*** Information given Section Begins ***

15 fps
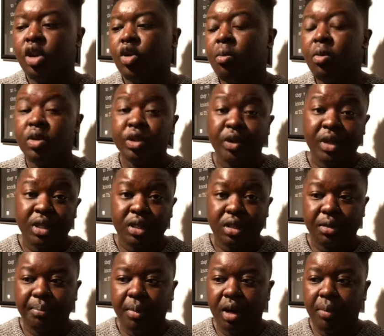you know most trans
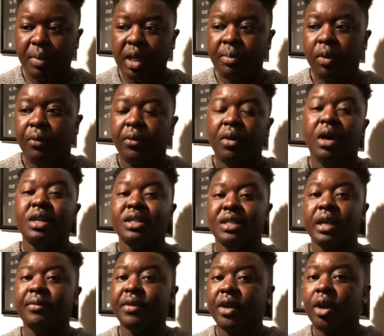uh, people feel
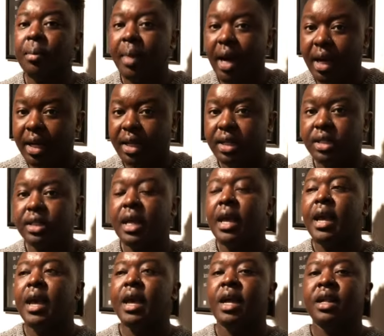unsafe in their bodies
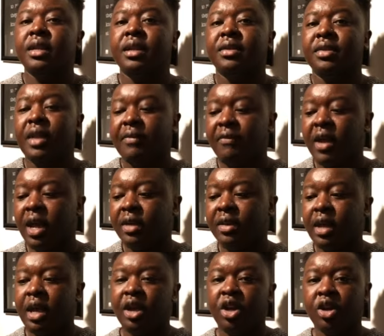mm-hmm. and the fact
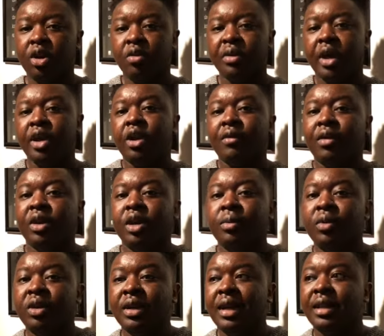that you know now you're around a
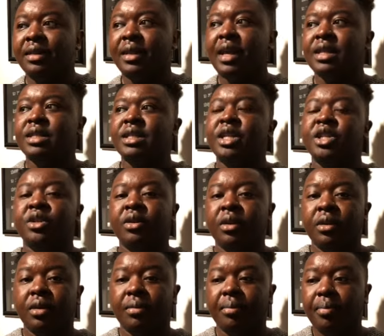community that, that sees
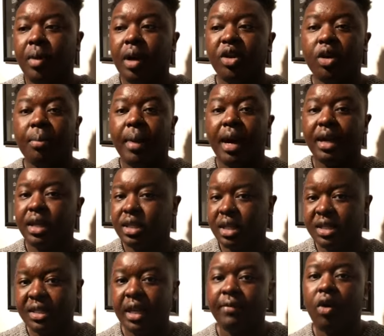your your body is
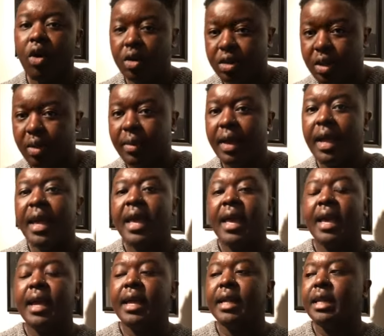unsafe also
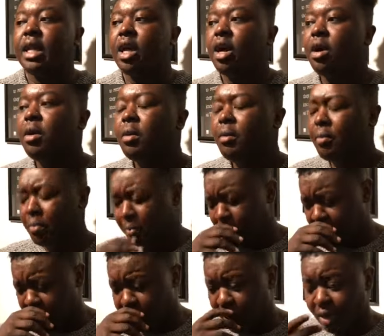and um,
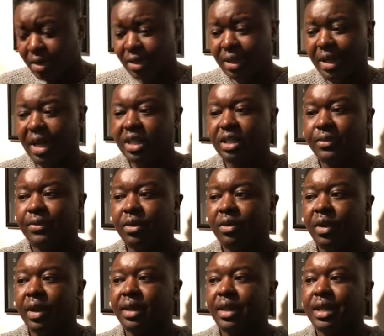me personally i just feel
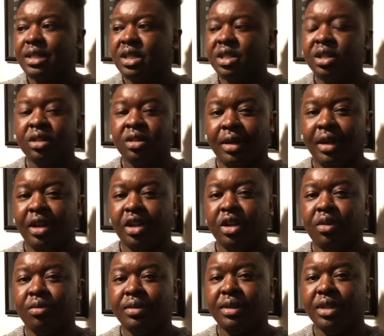like that's just, like you
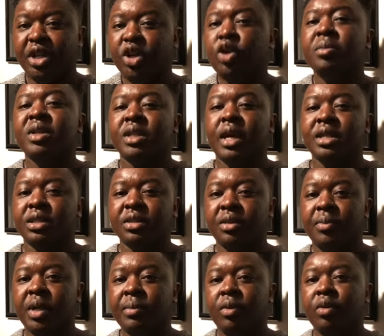know dehumanizing to
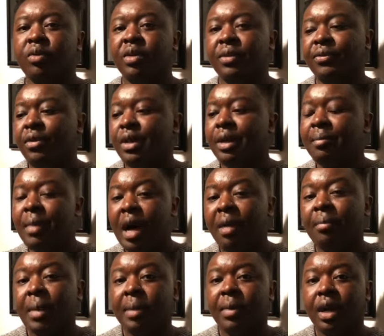people and feel like my,
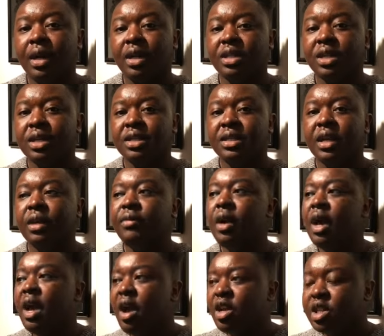my body is
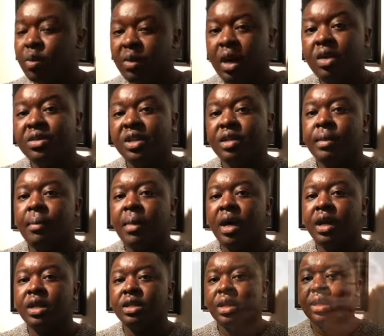unsafe someone else think my
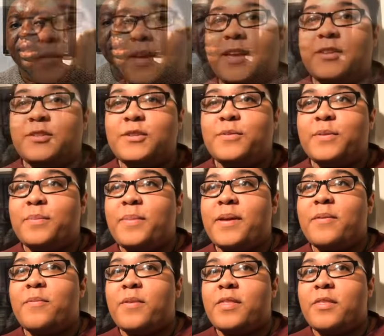body is unsafe the issue would be
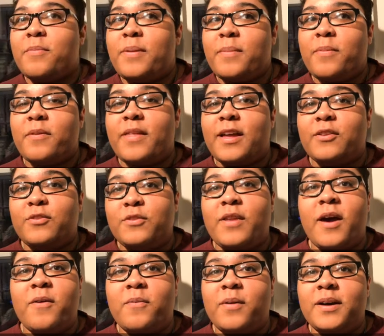with the people that do
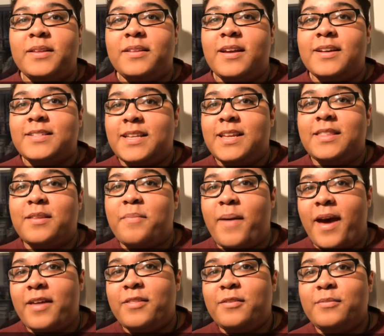not want us in the
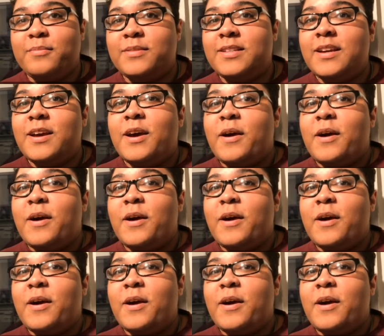bathrooms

*** Information given Section Ends ***

[Exercise prompt] Leave the pictures out, and retype exactly the lines from the one containing "with the people that do" through the last line of the entries above, both included.

[The completed task]
with the people that do
not want us in the
bathrooms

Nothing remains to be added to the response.